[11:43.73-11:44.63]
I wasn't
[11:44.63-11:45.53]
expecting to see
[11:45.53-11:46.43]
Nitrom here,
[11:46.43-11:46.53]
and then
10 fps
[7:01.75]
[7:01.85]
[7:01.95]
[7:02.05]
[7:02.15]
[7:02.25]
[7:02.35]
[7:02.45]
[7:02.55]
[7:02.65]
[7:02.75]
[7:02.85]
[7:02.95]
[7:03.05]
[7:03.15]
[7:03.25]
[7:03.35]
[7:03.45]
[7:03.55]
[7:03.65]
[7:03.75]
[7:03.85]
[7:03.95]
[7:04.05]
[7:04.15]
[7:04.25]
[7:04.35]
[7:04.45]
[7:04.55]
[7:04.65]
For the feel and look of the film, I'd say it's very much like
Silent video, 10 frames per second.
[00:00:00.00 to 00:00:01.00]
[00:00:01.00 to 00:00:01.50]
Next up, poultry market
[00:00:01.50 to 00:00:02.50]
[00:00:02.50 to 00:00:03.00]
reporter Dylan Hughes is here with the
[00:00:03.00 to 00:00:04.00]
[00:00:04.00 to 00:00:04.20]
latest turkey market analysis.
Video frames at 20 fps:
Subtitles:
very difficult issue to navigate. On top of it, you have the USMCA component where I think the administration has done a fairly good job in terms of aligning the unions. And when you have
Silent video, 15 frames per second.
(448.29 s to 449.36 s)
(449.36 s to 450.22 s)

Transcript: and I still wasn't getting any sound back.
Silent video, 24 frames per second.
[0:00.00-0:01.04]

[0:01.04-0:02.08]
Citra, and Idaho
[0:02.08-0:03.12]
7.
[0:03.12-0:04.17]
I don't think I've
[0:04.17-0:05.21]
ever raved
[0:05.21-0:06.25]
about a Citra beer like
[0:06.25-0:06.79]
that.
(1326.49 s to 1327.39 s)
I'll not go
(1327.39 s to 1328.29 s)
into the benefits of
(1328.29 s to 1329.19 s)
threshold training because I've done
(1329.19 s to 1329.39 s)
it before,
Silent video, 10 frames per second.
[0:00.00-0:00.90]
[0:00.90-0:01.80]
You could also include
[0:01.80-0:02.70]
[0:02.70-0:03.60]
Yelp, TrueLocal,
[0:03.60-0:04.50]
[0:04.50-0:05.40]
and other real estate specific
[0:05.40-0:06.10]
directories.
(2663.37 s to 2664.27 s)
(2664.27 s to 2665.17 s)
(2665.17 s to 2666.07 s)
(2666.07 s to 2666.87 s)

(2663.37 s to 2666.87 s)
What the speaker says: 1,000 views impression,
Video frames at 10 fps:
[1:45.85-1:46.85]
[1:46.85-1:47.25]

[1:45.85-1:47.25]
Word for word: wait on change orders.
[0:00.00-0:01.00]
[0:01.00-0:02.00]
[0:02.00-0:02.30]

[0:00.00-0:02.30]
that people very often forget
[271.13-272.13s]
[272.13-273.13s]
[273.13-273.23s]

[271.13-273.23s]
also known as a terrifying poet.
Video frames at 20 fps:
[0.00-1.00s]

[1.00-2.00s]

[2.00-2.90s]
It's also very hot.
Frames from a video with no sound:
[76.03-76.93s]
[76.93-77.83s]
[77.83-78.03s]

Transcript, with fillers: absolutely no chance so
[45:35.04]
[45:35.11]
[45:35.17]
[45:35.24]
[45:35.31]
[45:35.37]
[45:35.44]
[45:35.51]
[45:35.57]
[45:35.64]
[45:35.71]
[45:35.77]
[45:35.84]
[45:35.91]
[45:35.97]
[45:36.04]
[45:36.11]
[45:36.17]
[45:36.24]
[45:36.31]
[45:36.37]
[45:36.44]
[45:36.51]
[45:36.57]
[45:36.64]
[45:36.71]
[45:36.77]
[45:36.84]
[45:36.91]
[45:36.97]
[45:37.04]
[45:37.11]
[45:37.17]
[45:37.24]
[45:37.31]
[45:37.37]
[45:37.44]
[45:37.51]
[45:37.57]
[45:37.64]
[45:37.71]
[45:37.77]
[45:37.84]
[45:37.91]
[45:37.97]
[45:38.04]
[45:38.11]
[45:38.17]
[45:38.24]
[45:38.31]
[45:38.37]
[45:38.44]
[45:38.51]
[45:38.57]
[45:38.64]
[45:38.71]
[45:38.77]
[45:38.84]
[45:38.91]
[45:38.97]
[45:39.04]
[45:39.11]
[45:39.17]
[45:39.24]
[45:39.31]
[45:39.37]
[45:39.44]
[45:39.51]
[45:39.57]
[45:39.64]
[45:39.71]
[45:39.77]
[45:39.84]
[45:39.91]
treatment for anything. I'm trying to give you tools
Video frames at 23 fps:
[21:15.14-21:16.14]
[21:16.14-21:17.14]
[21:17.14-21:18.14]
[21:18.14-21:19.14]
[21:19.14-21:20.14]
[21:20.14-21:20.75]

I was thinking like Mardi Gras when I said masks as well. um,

+++

Problem to work on »
Scan the entries above for the string "second" and copy each line that contains it.

Answer below »
Silent video, 10 frames per second.
Silent video, 15 frames per second.
Silent video, 24 frames per second.
Silent video, 10 frames per second.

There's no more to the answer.